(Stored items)
---*---
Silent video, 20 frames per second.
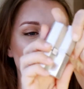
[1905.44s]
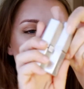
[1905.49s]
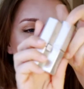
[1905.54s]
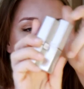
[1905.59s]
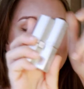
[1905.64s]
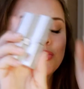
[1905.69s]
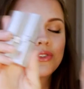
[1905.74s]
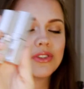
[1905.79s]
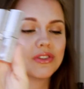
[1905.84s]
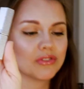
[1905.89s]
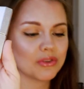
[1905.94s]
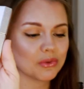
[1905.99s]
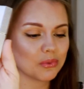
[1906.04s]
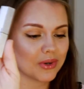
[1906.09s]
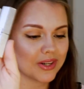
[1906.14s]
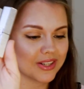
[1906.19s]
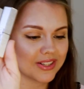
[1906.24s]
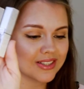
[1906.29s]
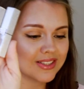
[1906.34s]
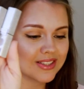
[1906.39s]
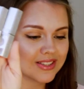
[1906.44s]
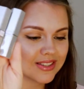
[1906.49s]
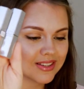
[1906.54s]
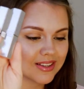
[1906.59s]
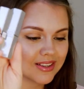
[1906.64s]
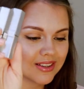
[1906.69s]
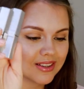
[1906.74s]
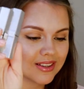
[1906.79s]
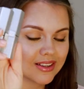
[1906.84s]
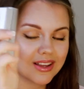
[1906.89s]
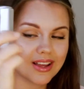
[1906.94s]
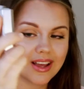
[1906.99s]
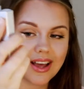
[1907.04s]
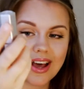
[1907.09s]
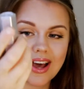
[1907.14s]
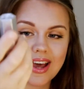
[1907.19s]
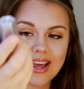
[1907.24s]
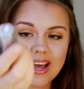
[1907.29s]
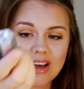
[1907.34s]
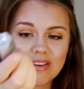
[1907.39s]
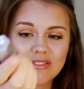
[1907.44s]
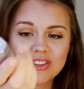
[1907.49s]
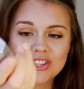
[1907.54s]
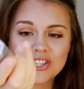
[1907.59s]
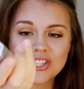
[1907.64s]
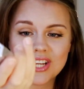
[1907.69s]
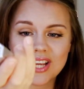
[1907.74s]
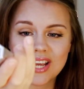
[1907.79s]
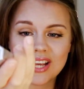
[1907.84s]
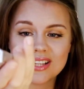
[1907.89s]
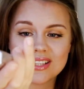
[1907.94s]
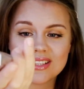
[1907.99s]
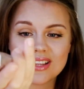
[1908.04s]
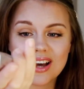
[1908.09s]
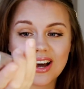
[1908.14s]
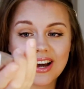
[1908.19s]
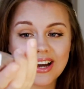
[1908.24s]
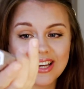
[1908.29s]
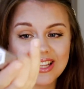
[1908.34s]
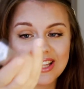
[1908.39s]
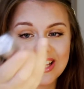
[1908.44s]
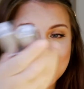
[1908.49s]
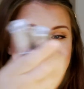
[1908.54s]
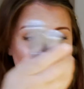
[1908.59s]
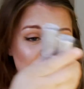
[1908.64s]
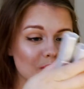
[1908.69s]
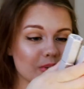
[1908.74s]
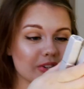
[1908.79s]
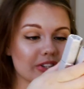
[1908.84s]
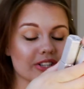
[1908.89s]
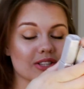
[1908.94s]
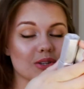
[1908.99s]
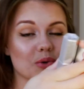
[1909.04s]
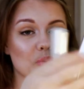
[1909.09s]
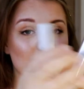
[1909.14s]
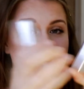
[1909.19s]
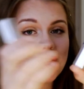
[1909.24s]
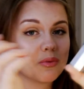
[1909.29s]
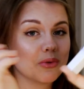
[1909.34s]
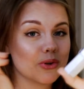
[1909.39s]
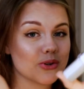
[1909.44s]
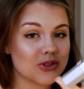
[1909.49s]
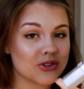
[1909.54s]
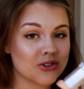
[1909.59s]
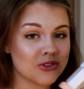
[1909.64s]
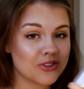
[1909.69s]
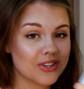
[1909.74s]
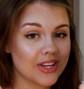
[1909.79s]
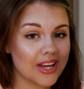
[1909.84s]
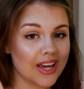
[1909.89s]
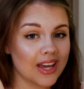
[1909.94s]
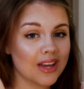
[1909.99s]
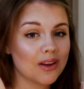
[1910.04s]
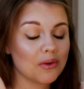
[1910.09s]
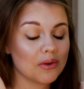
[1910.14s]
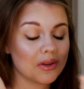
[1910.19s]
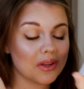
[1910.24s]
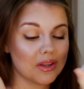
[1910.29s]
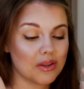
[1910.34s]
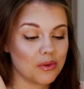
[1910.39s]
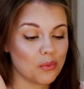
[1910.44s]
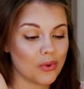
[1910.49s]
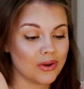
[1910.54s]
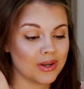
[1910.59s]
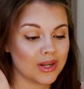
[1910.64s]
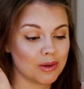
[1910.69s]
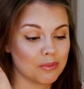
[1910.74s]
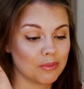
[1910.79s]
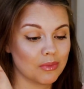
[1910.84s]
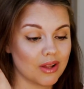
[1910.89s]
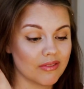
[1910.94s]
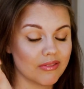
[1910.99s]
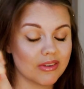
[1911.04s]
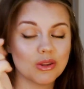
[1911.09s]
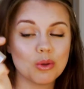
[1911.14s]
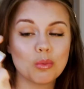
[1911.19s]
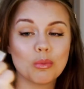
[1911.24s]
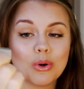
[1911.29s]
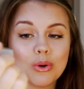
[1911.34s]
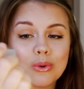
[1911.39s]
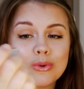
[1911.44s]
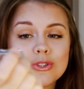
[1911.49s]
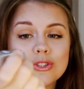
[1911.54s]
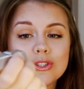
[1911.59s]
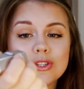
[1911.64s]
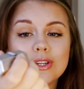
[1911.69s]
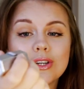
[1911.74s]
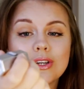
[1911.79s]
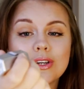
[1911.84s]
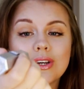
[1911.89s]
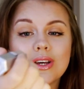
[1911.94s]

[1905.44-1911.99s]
two different ones. I have the shade Isla, which is the one I'm using today and the one I'm loving the most,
---*---
Task details: For this exercise, transcribe the entries above exactly, without any pictures.

Task result:
Silent video, 20 frames per second.
[1905.44s]
[1905.49s]
[1905.54s]
[1905.59s]
[1905.64s]
[1905.69s]
[1905.74s]
[1905.79s]
[1905.84s]
[1905.89s]
[1905.94s]
[1905.99s]
[1906.04s]
[1906.09s]
[1906.14s]
[1906.19s]
[1906.24s]
[1906.29s]
[1906.34s]
[1906.39s]
[1906.44s]
[1906.49s]
[1906.54s]
[1906.59s]
[1906.64s]
[1906.69s]
[1906.74s]
[1906.79s]
[1906.84s]
[1906.89s]
[1906.94s]
[1906.99s]
[1907.04s]
[1907.09s]
[1907.14s]
[1907.19s]
[1907.24s]
[1907.29s]
[1907.34s]
[1907.39s]
[1907.44s]
[1907.49s]
[1907.54s]
[1907.59s]
[1907.64s]
[1907.69s]
[1907.74s]
[1907.79s]
[1907.84s]
[1907.89s]
[1907.94s]
[1907.99s]
[1908.04s]
[1908.09s]
[1908.14s]
[1908.19s]
[1908.24s]
[1908.29s]
[1908.34s]
[1908.39s]
[1908.44s]
[1908.49s]
[1908.54s]
[1908.59s]
[1908.64s]
[1908.69s]
[1908.74s]
[1908.79s]
[1908.84s]
[1908.89s]
[1908.94s]
[1908.99s]
[1909.04s]
[1909.09s]
[1909.14s]
[1909.19s]
[1909.24s]
[1909.29s]
[1909.34s]
[1909.39s]
[1909.44s]
[1909.49s]
[1909.54s]
[1909.59s]
[1909.64s]
[1909.69s]
[1909.74s]
[1909.79s]
[1909.84s]
[1909.89s]
[1909.94s]
[1909.99s]
[1910.04s]
[1910.09s]
[1910.14s]
[1910.19s]
[1910.24s]
[1910.29s]
[1910.34s]
[1910.39s]
[1910.44s]
[1910.49s]
[1910.54s]
[1910.59s]
[1910.64s]
[1910.69s]
[1910.74s]
[1910.79s]
[1910.84s]
[1910.89s]
[1910.94s]
[1910.99s]
[1911.04s]
[1911.09s]
[1911.14s]
[1911.19s]
[1911.24s]
[1911.29s]
[1911.34s]
[1911.39s]
[1911.44s]
[1911.49s]
[1911.54s]
[1911.59s]
[1911.64s]
[1911.69s]
[1911.74s]
[1911.79s]
[1911.84s]
[1911.89s]
[1911.94s]

[1905.44-1911.99s]
two different ones. I have the shade Isla, which is the one I'm using today and the one I'm loving the most,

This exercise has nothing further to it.